= Records supplied =
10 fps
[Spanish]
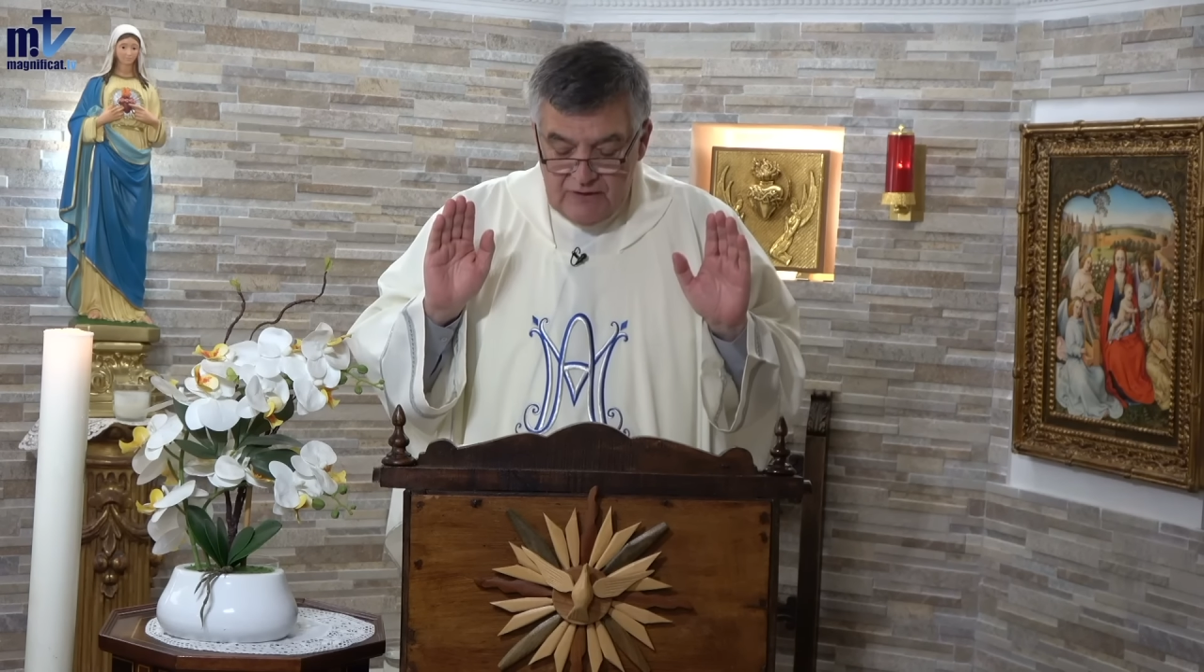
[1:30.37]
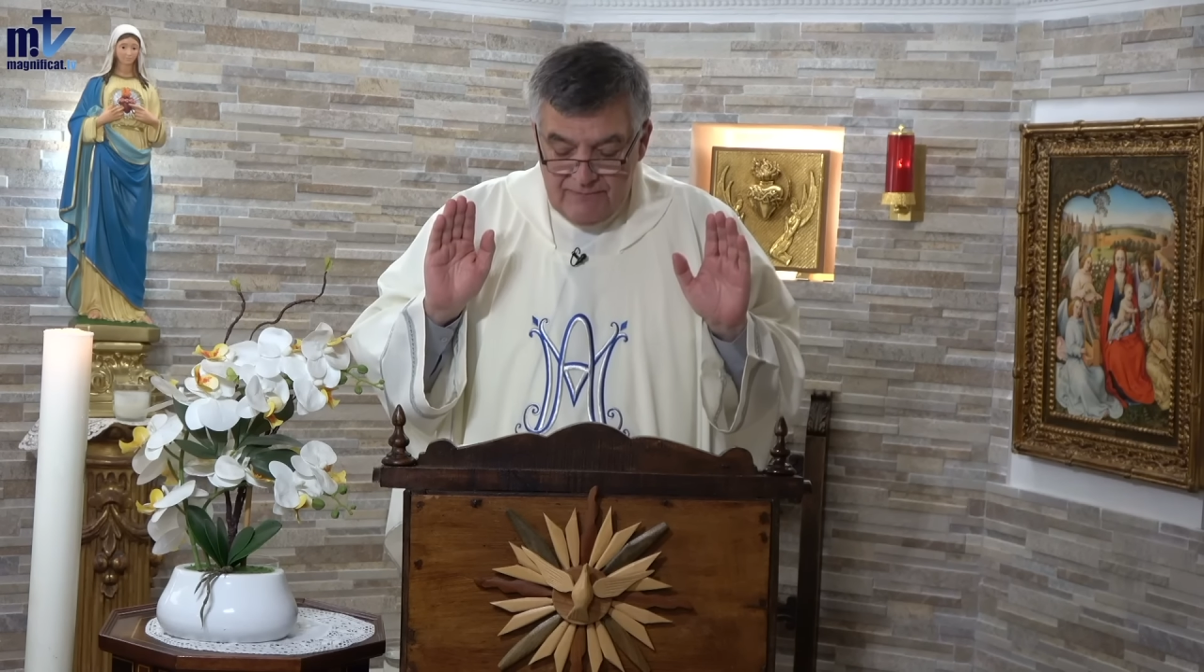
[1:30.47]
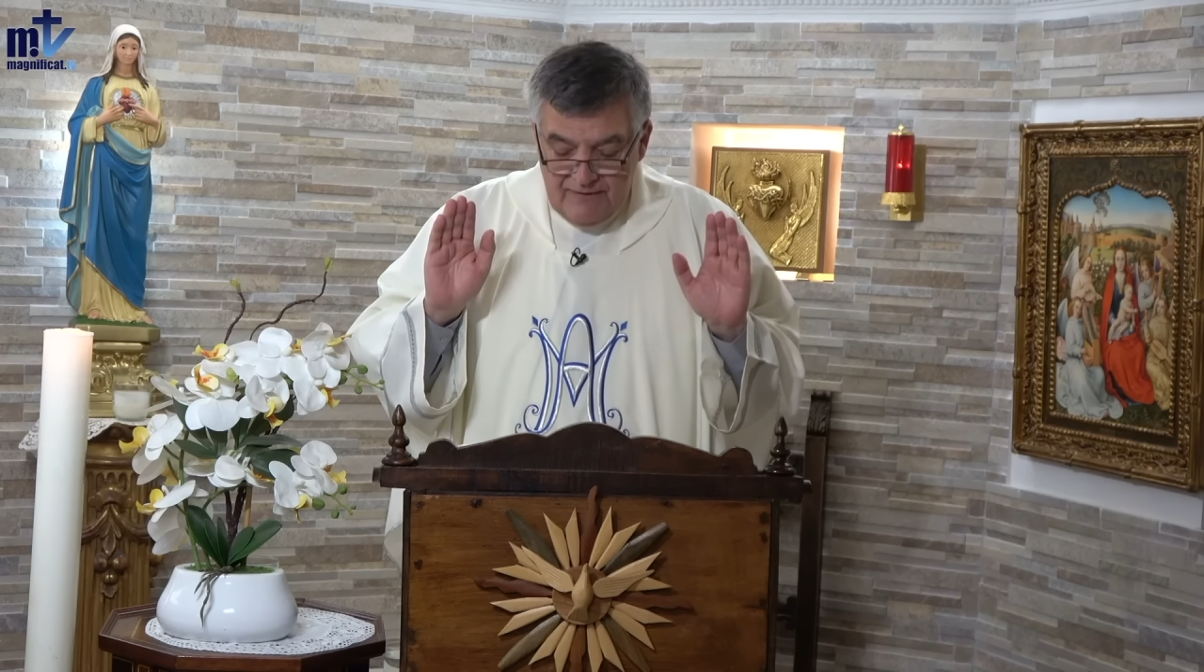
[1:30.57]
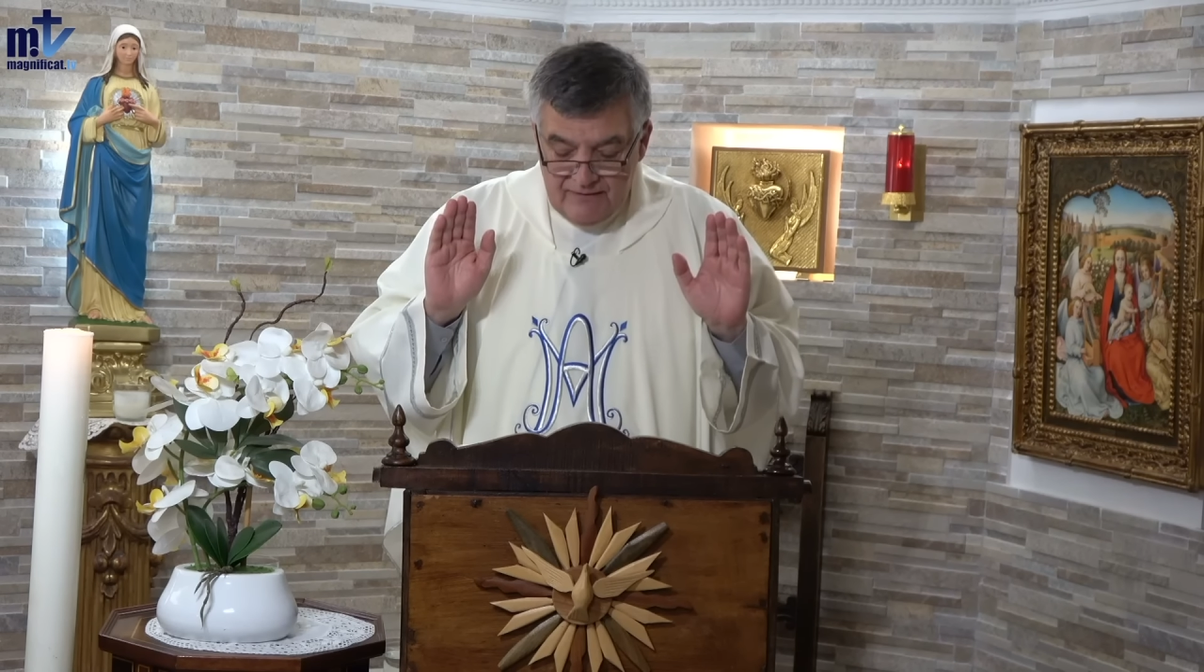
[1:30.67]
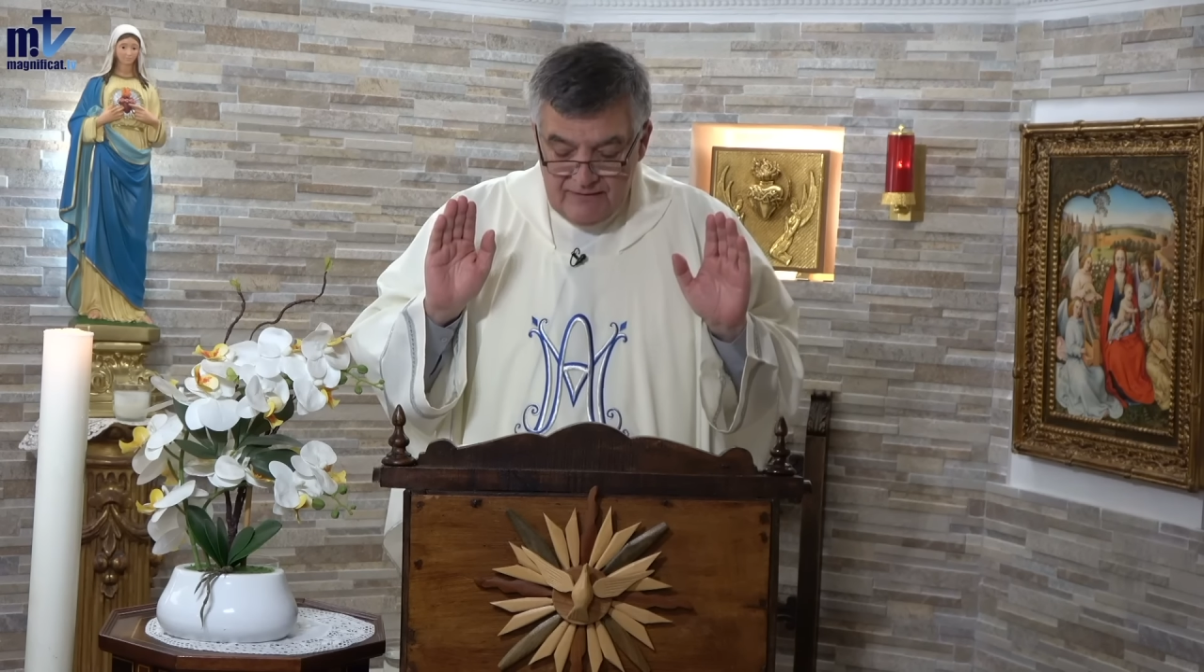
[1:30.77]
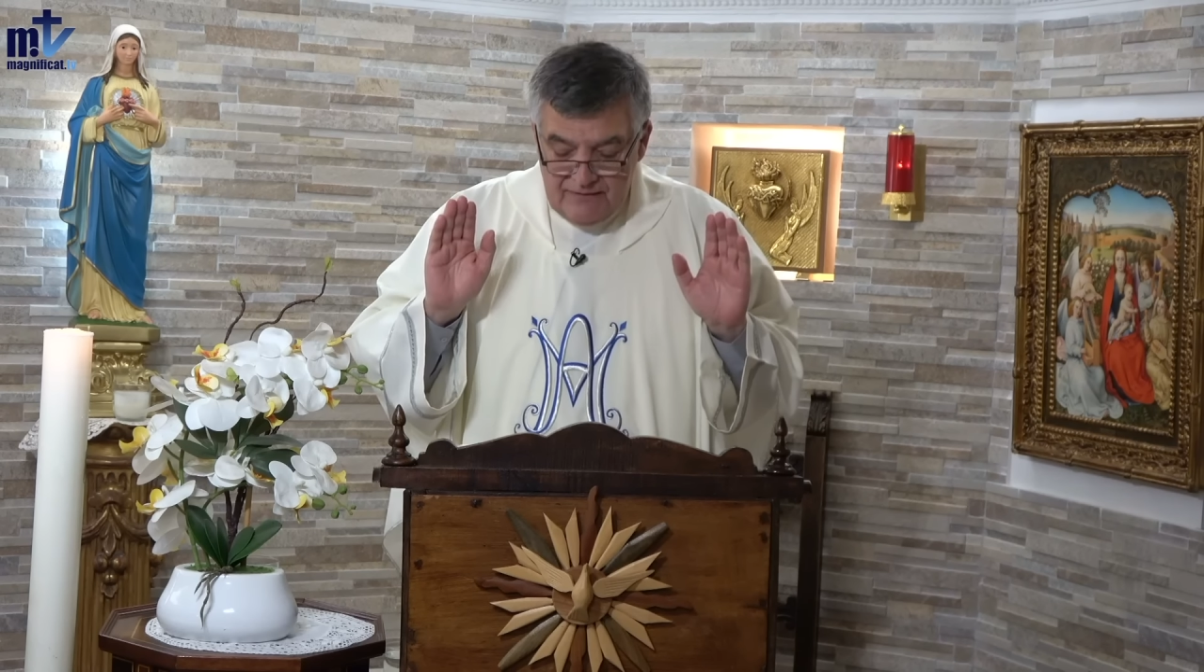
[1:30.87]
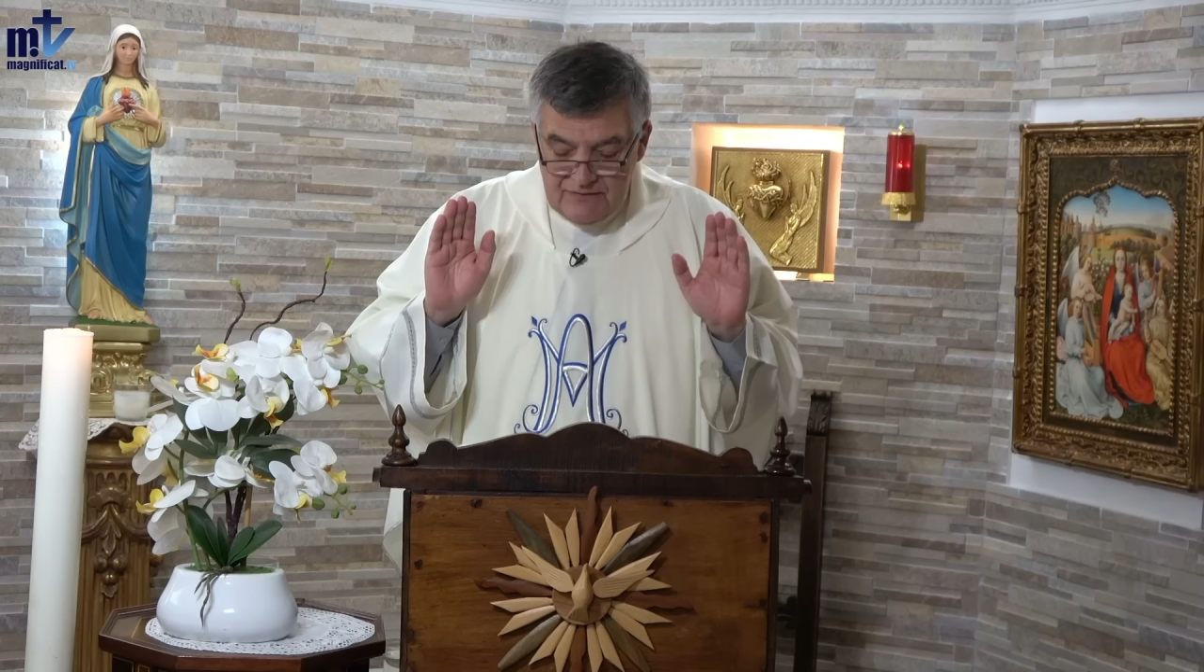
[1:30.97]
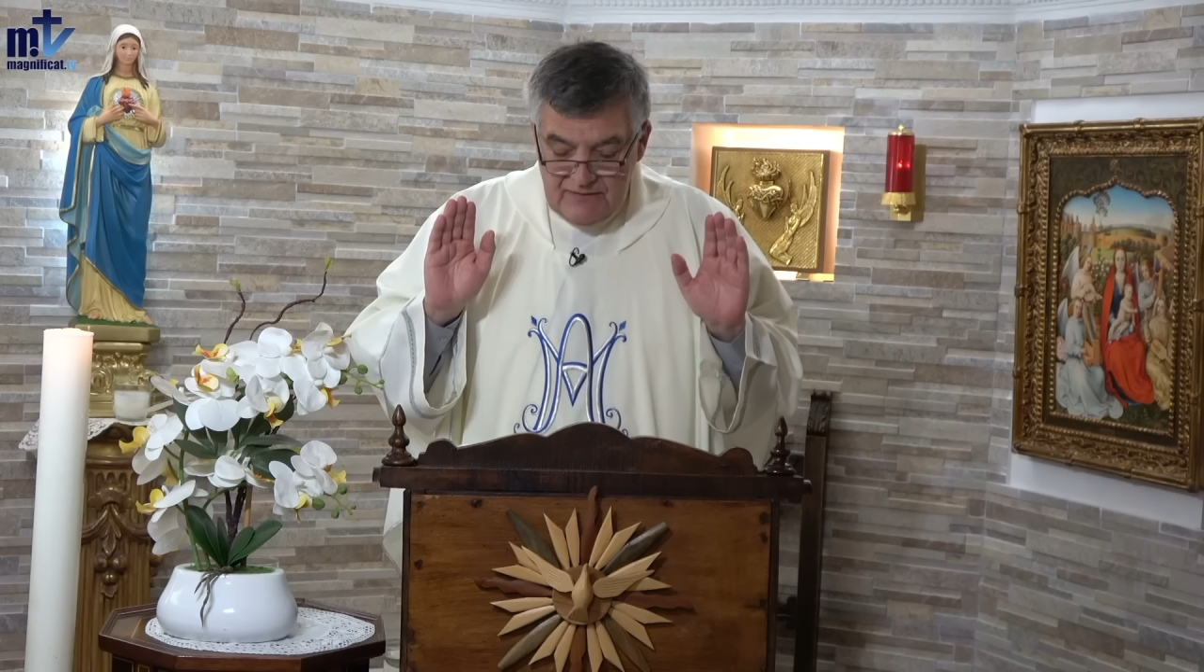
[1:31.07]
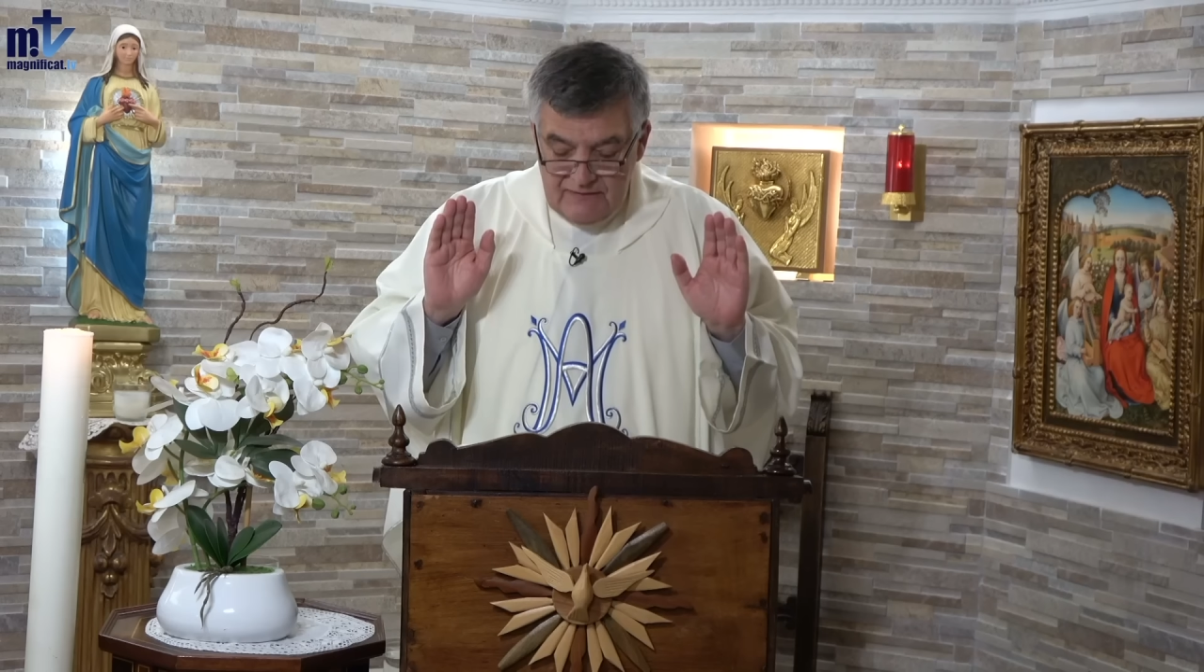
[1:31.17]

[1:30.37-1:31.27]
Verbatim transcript: capaces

= What you need to do =
Start at the first line and set down all of the data exactly, passing over the pictures.

= Solution for this problem =
10 fps
[Spanish]
[1:30.37]
[1:30.47]
[1:30.57]
[1:30.67]
[1:30.77]
[1:30.87]
[1:30.97]
[1:31.07]
[1:31.17]

[1:30.37-1:31.27]
Verbatim transcript: capaces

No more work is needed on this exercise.